### Task statement:
Nothing but the lines from the one with "[00:00:01.73]" through the last line of the entries below should appear in the copy, please, and no pictures.

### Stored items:
────────
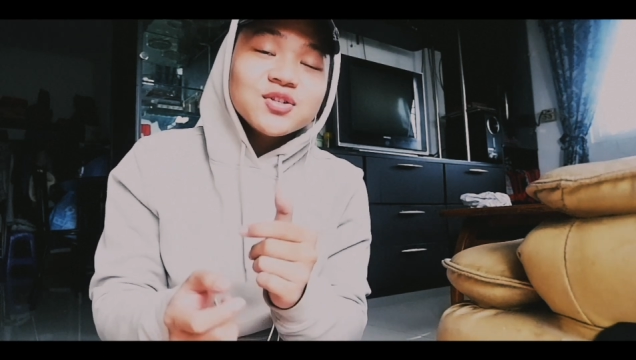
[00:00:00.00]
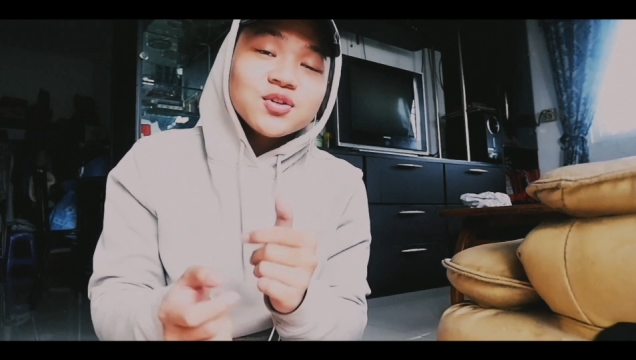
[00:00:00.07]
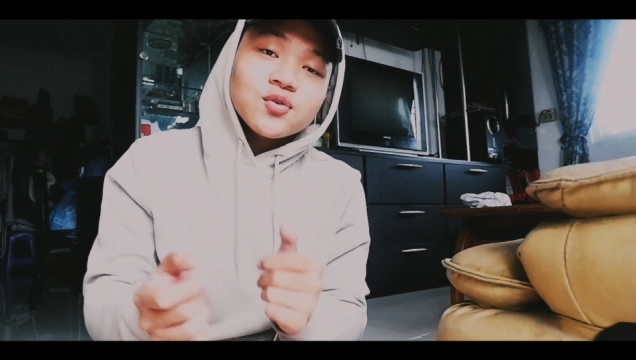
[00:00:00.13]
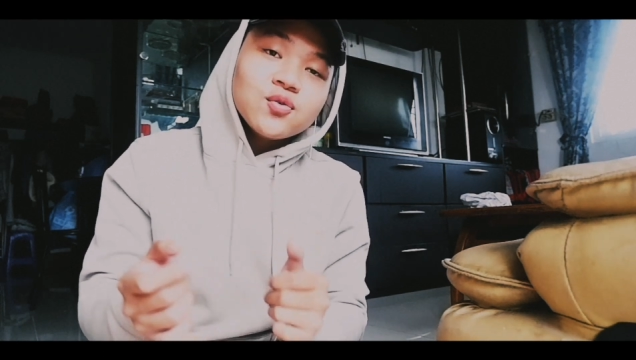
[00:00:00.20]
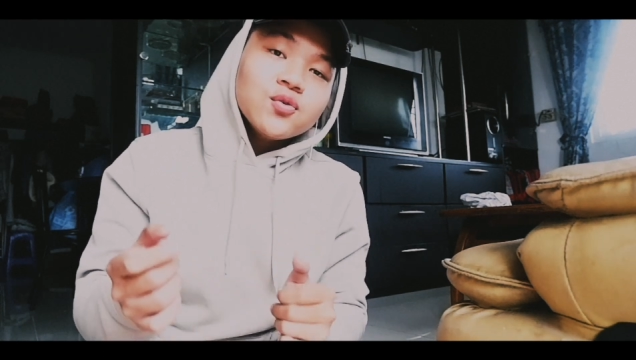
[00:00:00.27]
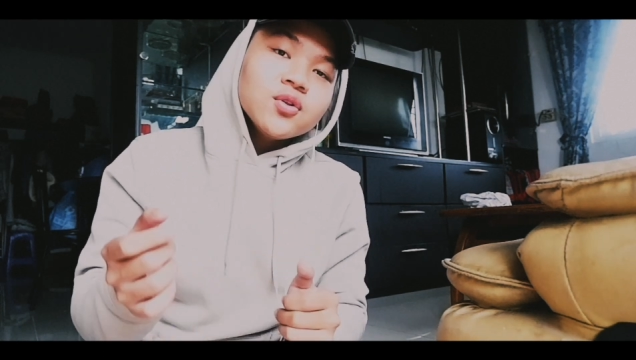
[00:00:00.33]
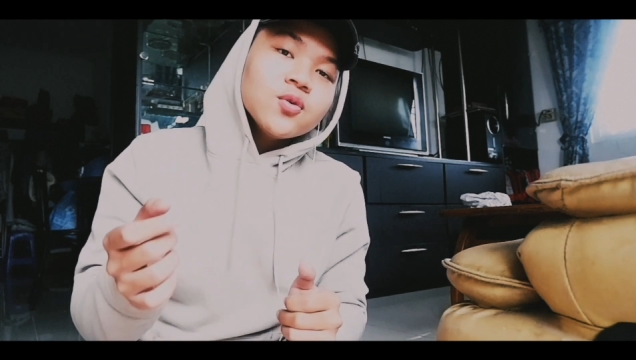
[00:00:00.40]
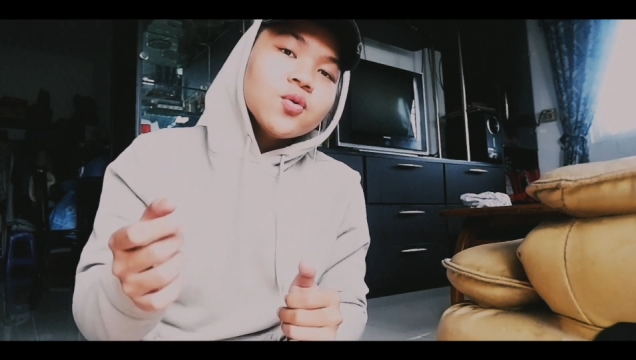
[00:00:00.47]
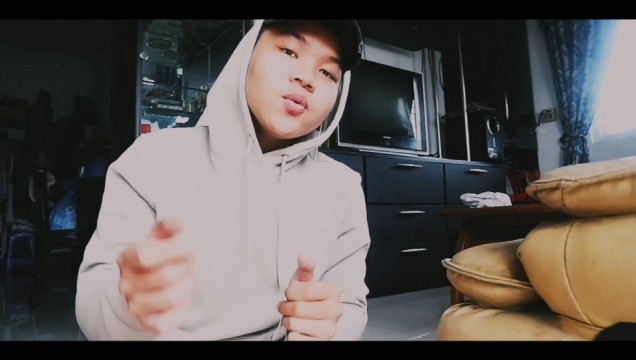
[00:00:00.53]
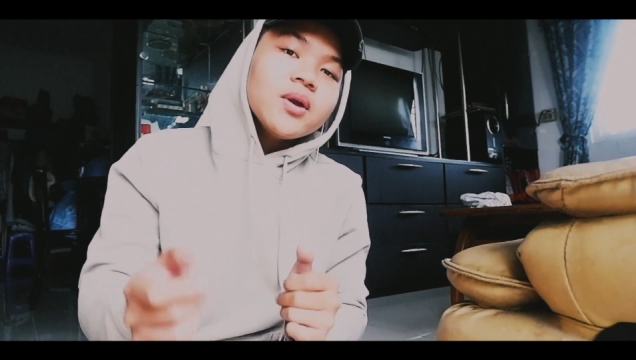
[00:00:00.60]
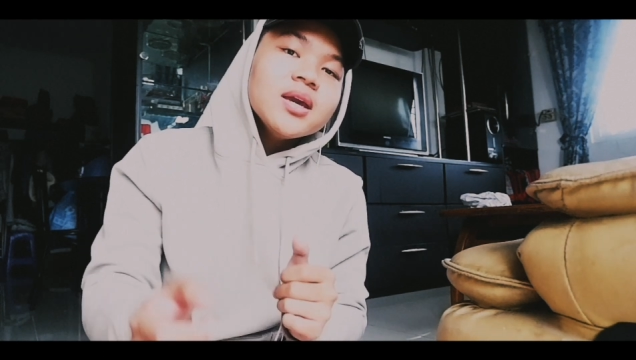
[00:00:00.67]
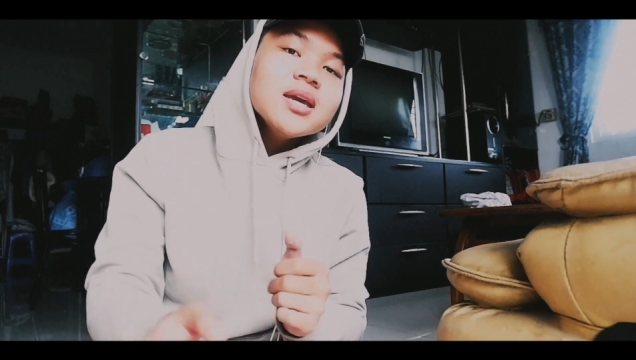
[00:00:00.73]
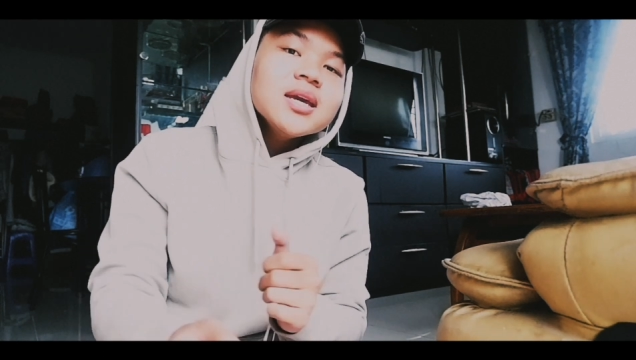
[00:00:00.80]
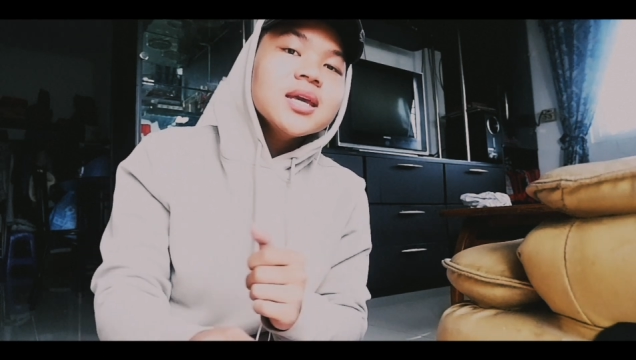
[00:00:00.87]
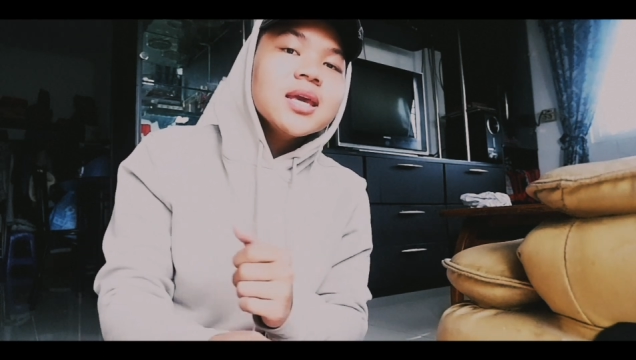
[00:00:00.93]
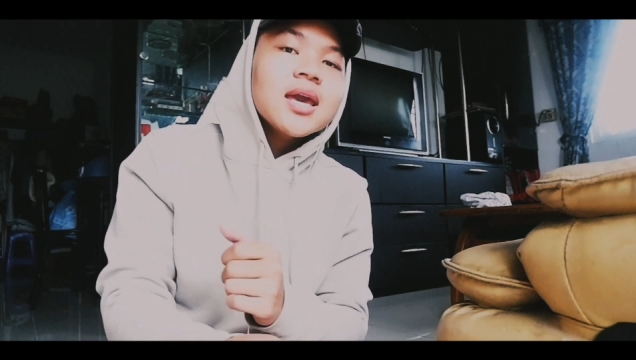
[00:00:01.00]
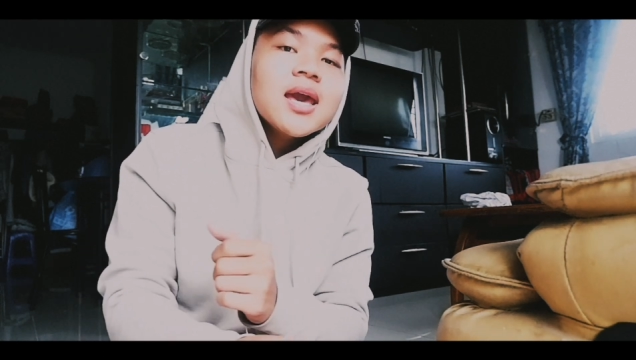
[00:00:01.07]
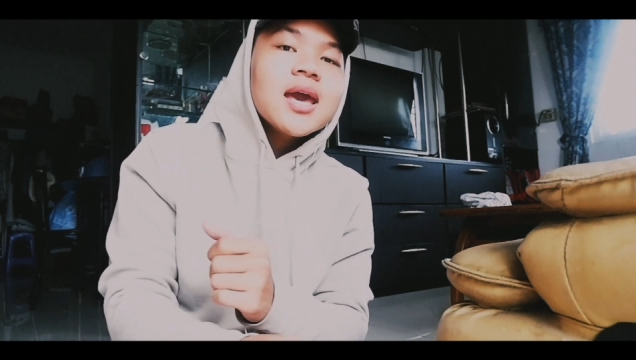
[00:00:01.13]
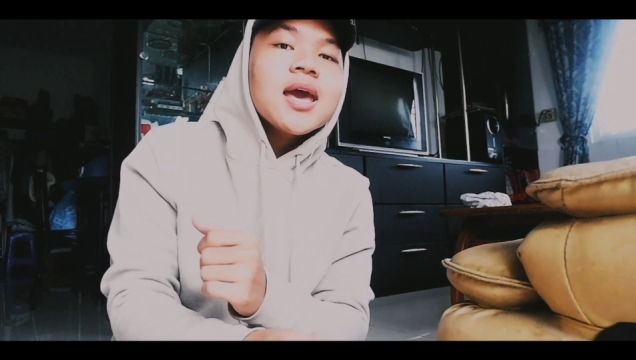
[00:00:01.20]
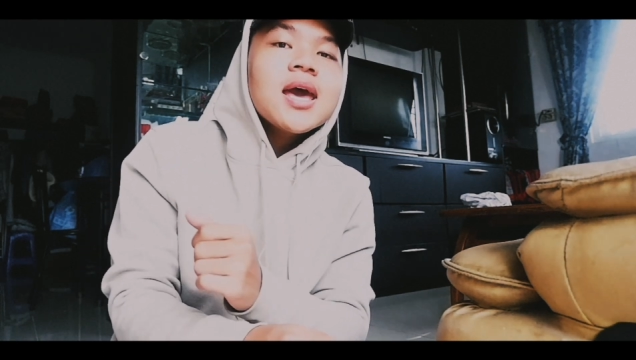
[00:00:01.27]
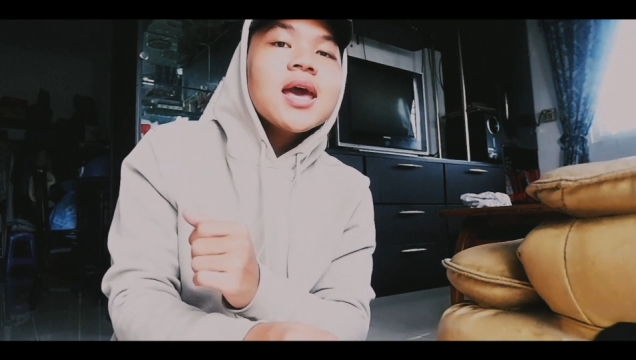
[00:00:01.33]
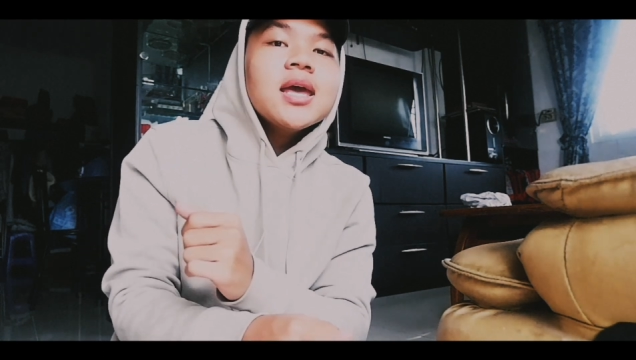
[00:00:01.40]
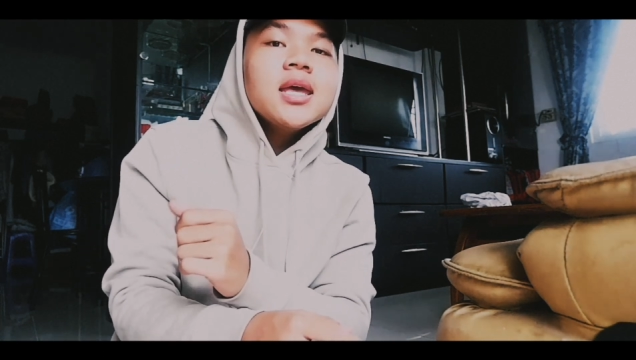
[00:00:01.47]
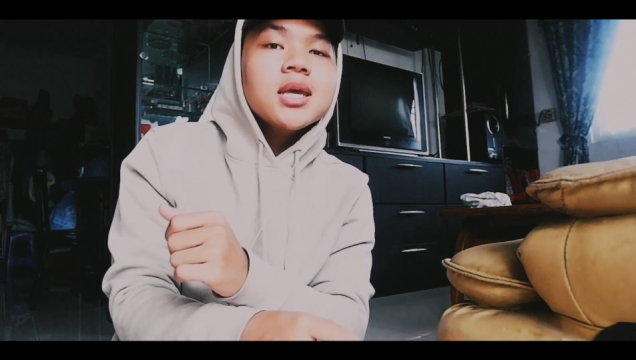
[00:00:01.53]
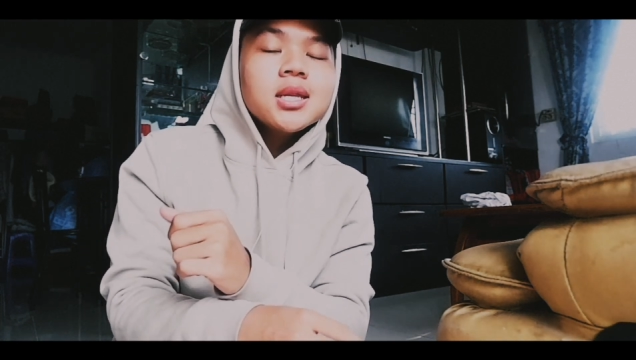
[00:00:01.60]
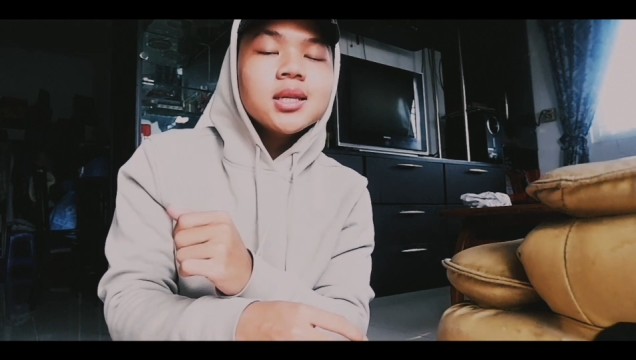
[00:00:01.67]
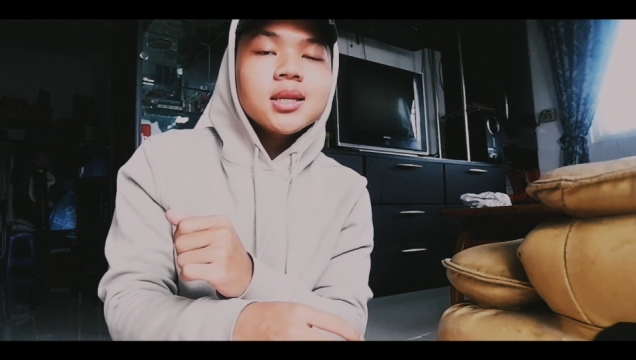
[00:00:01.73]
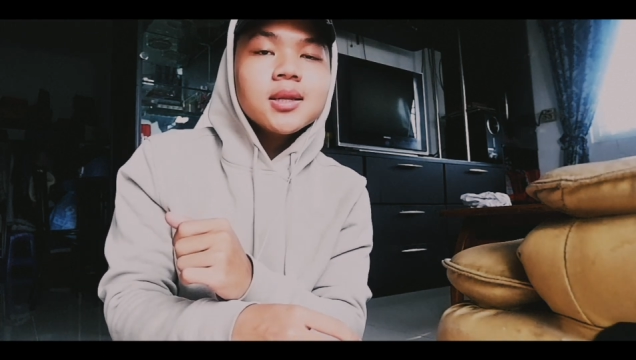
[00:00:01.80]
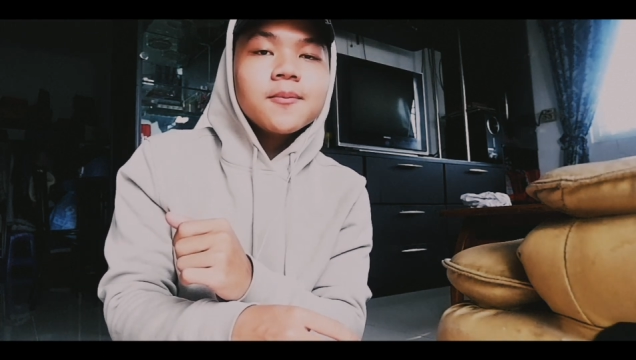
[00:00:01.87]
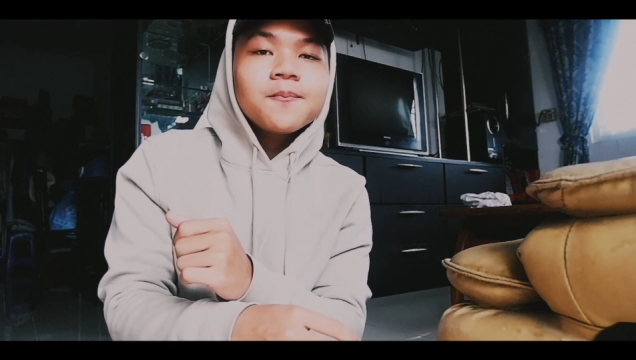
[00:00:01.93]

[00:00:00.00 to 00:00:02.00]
through the weekend.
────────
### Answer section:
[00:00:01.73]
[00:00:01.80]
[00:00:01.87]
[00:00:01.93]

[00:00:00.00 to 00:00:02.00]
through the weekend.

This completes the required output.